======== Source records

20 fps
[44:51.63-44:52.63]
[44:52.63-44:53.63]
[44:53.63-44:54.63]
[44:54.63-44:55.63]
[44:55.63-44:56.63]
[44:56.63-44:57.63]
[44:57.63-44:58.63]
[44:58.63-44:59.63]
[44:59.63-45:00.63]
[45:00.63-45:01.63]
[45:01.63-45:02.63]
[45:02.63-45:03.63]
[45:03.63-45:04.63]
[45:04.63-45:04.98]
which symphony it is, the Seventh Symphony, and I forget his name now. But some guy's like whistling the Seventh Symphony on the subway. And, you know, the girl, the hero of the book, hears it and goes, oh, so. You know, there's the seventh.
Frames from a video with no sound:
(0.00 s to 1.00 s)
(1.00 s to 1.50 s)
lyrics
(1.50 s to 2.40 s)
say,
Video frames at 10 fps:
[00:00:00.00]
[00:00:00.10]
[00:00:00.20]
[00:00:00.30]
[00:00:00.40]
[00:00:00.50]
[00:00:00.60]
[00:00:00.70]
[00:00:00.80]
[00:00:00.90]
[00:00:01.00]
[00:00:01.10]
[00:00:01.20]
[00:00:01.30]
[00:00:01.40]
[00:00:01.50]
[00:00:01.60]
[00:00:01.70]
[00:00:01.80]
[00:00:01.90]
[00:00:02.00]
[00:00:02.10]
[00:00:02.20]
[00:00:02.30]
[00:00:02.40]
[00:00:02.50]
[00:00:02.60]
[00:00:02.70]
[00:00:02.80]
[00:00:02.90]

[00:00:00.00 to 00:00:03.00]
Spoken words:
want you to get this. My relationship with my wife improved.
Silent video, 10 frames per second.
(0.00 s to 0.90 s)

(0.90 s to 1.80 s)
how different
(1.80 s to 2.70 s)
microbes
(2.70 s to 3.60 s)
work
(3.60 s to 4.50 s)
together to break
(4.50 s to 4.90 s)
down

================

### Exercise prompt
Output the entire listing exactly as it appears above.

### Answer box
20 fps
[44:51.63-44:52.63]
[44:52.63-44:53.63]
[44:53.63-44:54.63]
[44:54.63-44:55.63]
[44:55.63-44:56.63]
[44:56.63-44:57.63]
[44:57.63-44:58.63]
[44:58.63-44:59.63]
[44:59.63-45:00.63]
[45:00.63-45:01.63]
[45:01.63-45:02.63]
[45:02.63-45:03.63]
[45:03.63-45:04.63]
[45:04.63-45:04.98]
which symphony it is, the Seventh Symphony, and I forget his name now. But some guy's like whistling the Seventh Symphony on the subway. And, you know, the girl, the hero of the book, hears it and goes, oh, so. You know, there's the seventh.
Frames from a video with no sound:
(0.00 s to 1.00 s)
(1.00 s to 1.50 s)
lyrics
(1.50 s to 2.40 s)
say,
Video frames at 10 fps:
[00:00:00.00]
[00:00:00.10]
[00:00:00.20]
[00:00:00.30]
[00:00:00.40]
[00:00:00.50]
[00:00:00.60]
[00:00:00.70]
[00:00:00.80]
[00:00:00.90]
[00:00:01.00]
[00:00:01.10]
[00:00:01.20]
[00:00:01.30]
[00:00:01.40]
[00:00:01.50]
[00:00:01.60]
[00:00:01.70]
[00:00:01.80]
[00:00:01.90]
[00:00:02.00]
[00:00:02.10]
[00:00:02.20]
[00:00:02.30]
[00:00:02.40]
[00:00:02.50]
[00:00:02.60]
[00:00:02.70]
[00:00:02.80]
[00:00:02.90]

[00:00:00.00 to 00:00:03.00]
Spoken words:
want you to get this. My relationship with my wife improved.
Silent video, 10 frames per second.
(0.00 s to 0.90 s)

(0.90 s to 1.80 s)
how different
(1.80 s to 2.70 s)
microbes
(2.70 s to 3.60 s)
work
(3.60 s to 4.50 s)
together to break
(4.50 s to 4.90 s)
down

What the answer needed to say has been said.